* The task *
Because the pictures are not wanted, give back only the exact text of every entry below.

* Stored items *
..........
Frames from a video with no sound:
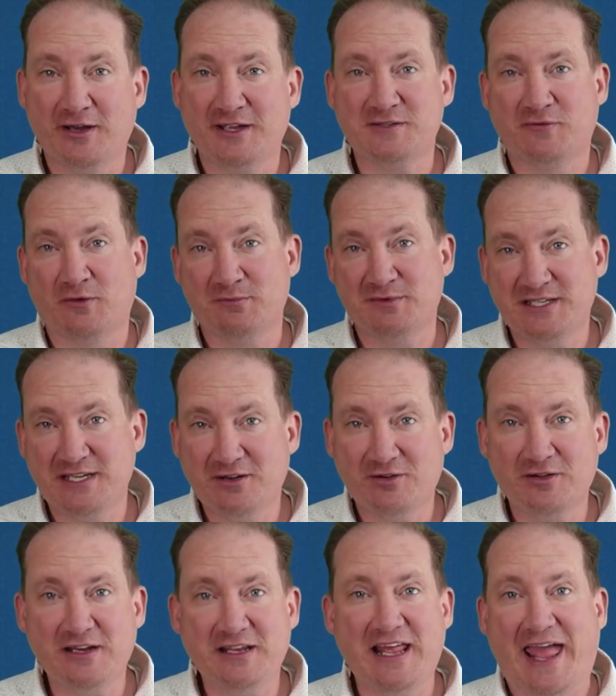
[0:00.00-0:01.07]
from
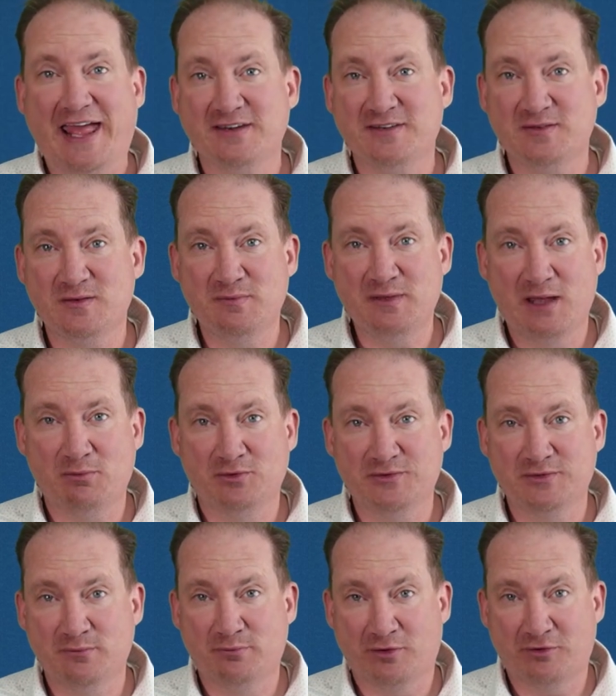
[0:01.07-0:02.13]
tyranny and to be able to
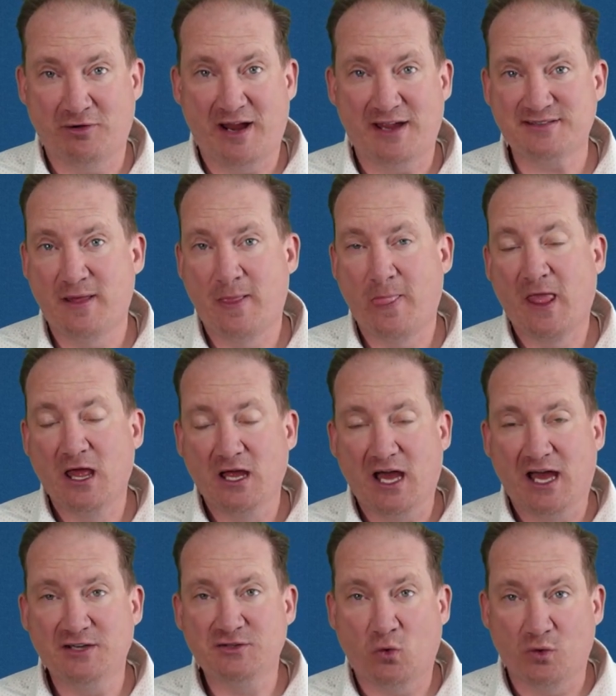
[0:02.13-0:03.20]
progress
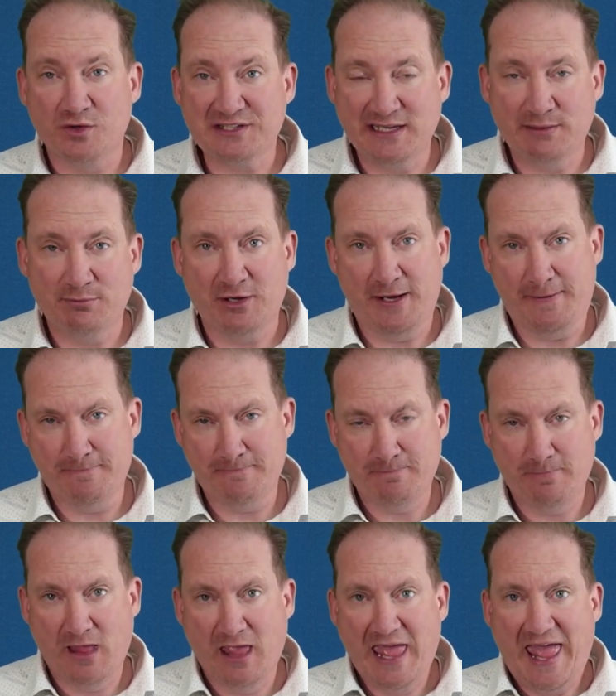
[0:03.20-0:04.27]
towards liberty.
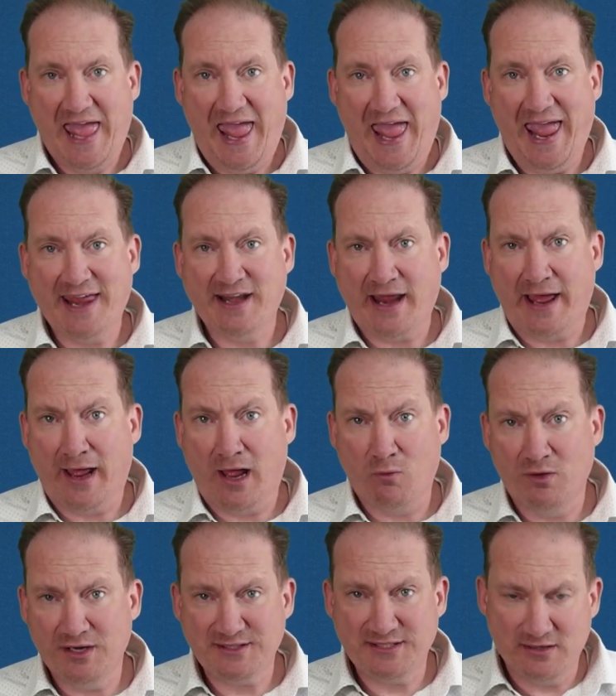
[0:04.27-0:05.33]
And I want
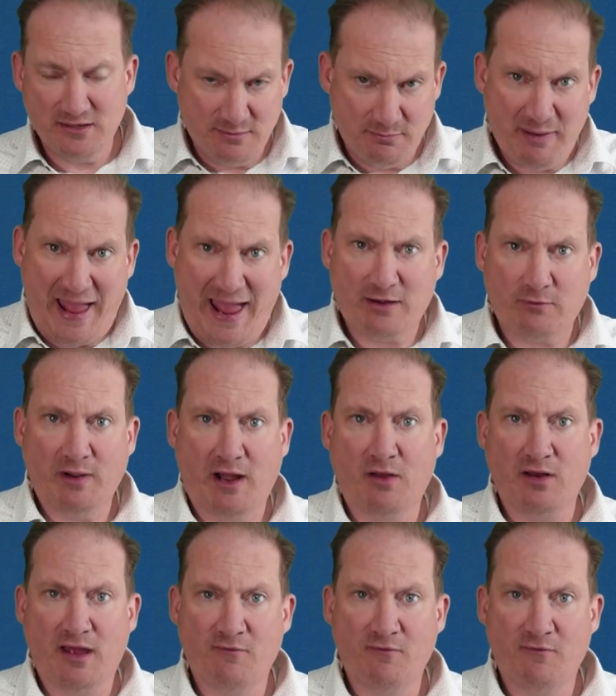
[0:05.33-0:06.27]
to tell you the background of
..........
* Exercise result *
Frames from a video with no sound:
[0:00.00-0:01.07]
from
[0:01.07-0:02.13]
tyranny and to be able to
[0:02.13-0:03.20]
progress
[0:03.20-0:04.27]
towards liberty.
[0:04.27-0:05.33]
And I want
[0:05.33-0:06.27]
to tell you the background of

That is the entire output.